Genomic properties of regulatory variation and prediction of eQTLs. (A) Enrichment of proximal eQTLs and sQTLs is shown as a function of distance to the TSS. Enrichment is computed here as the log odds multiplier on likelihood of association (Methods). In the zoomed, intrageneic view, enrichment (log odds multiplier) of proximal eQTLs and sQTLs is shown within gene boundaries for UTR, intronic, and exonic loci. We aggregate SNPs within all exons except the first (the closest to TSS) together, and likewise for introns. (B) Enrichment of _cis_-eQTLs and sQTLs for functional and genomic annotations, controlling for distance.
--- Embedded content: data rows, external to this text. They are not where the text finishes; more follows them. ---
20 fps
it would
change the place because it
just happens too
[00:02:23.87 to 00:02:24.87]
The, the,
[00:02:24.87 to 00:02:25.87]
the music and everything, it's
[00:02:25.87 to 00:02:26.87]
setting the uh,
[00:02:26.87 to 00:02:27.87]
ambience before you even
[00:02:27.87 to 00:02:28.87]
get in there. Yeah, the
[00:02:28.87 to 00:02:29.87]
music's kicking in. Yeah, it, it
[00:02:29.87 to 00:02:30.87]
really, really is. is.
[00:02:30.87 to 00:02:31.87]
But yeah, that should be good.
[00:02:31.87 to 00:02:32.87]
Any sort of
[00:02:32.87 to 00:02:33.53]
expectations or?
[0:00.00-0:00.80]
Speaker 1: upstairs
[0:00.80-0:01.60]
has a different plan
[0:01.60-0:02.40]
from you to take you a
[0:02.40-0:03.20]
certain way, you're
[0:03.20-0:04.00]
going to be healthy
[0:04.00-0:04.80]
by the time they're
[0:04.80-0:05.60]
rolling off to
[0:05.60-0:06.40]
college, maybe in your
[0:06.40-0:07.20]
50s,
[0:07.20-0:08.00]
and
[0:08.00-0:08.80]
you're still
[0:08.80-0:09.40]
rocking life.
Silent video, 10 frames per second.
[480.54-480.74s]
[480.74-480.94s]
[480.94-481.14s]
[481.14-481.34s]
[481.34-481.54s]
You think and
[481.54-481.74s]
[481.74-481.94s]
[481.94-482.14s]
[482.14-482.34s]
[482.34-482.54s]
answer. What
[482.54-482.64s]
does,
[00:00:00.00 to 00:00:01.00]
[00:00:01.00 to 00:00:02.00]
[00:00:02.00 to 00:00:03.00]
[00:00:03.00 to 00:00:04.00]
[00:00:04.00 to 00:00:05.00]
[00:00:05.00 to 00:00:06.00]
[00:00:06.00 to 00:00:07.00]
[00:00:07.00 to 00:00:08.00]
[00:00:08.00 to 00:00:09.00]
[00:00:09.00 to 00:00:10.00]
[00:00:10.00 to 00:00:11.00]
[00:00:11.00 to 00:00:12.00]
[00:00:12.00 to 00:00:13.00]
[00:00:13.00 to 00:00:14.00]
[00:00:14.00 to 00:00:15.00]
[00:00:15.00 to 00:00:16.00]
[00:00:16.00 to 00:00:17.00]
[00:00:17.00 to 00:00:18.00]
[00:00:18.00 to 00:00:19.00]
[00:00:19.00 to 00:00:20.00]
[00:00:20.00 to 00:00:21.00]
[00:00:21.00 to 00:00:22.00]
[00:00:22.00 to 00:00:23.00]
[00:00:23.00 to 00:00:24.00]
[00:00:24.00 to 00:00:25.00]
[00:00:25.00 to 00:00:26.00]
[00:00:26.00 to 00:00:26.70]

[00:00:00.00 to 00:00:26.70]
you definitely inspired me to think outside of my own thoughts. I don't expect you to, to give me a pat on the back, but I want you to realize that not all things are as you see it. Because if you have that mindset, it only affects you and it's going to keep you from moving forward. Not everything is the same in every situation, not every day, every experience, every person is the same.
In each case, (log) odds multipliers were computed for each category after conditioning on SNP location (Methods) shown in A and B. ChIP-seq and DNase I annotation enrichments are shown here for SNPs falling within 20 kb upstream of TSS; for full enrichment statistics see Supplemental Data S2. (C) Enrichment of _cis_-eQTLs stratified by LRVM score (restricting to genes and SNPs excluded from training LRVM). Each SNP-gene pair was scored by LRVM for likelihood of association, and twenty quantiles were computed for the resulting scores. Finally, enrichment was computed for each quantile, using log odds estimation after correcting for position (Methods). (D) Predicted regulatory impact of trait-associated (GWAS) SNPs according to LRVM for 263 unique disease variants not available during LRVM training. We compute the score of each SNP for each of its proximal genes. Known trait-associated SNPs score more highly that expected at random (P < 10−9), indicating enrichment for properties that match those of observed regulatory variants. (E) LRVM scores are predictive of allelic effects, indicative of _cis_-regulatory impact. We correlate allelic imbalance (Methods) observed among heterozygous individuals for each SNP with the score assigned by each predictive model to the corresponding SNP. Significance is estimated using the Wilcoxon rank sum test. Again, analysis is restricted to SNPs not used to train LRVM.